The implementation of Artificial Intelligence (AI) in predictive healthcare analytics is an interesting and growing topic in hospitals and healthcare facilities. In preventive care solutions, predictive analytics, integration of healthcare analytics, and AI utilize the patient's health information, predict health risks to the population in the future, and propose interventions.
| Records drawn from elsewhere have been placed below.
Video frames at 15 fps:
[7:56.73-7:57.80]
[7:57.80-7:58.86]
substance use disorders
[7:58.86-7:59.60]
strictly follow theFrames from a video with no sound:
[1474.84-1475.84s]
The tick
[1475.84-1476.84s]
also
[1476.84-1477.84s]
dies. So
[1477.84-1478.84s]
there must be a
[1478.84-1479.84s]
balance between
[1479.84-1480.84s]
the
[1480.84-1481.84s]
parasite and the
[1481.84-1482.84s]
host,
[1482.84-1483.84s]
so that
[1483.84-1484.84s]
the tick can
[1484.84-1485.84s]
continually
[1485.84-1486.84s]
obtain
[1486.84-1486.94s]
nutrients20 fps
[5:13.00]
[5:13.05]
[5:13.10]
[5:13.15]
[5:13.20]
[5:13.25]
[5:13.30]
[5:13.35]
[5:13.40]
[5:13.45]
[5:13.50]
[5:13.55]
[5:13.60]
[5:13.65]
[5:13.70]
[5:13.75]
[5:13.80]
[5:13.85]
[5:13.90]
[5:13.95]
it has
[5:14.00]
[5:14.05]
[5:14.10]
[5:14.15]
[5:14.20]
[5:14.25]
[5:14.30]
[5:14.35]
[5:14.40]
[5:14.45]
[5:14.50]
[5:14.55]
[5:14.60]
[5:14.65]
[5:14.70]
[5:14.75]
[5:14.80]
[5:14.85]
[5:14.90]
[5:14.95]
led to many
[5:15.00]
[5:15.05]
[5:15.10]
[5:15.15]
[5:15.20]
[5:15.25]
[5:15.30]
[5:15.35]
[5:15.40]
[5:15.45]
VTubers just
Further, artificial intelligence predictive modeling, also known as predictive modeling, is the most extensively utilized form of AI. AI evaluates the integrated data of millions of genetic, phenotypic, and lifestyle electronic health records (EHR) to predict impending disease attacks, possible readmission, and a patient’s response to an intervention. This predictive capacity benefits the healthcare system by enabling the service providers to act and design the processes even before any illness appears, which is a cost-effective way of improving the services. The market for AI in predictive healthcare analytics is quite optimistic. It envisions the transformation of healthcare delivery through strategic resolution-making, enhancing prevention, and even the positive development of individualized care treatment.

What are the artificial intelligence (AI) in the predictive healthcare analytics market growth drivers?

  • Advancements in AI technologies are increasing the Artificial Intelligence (AI) In predictive healthcare analytics market growth.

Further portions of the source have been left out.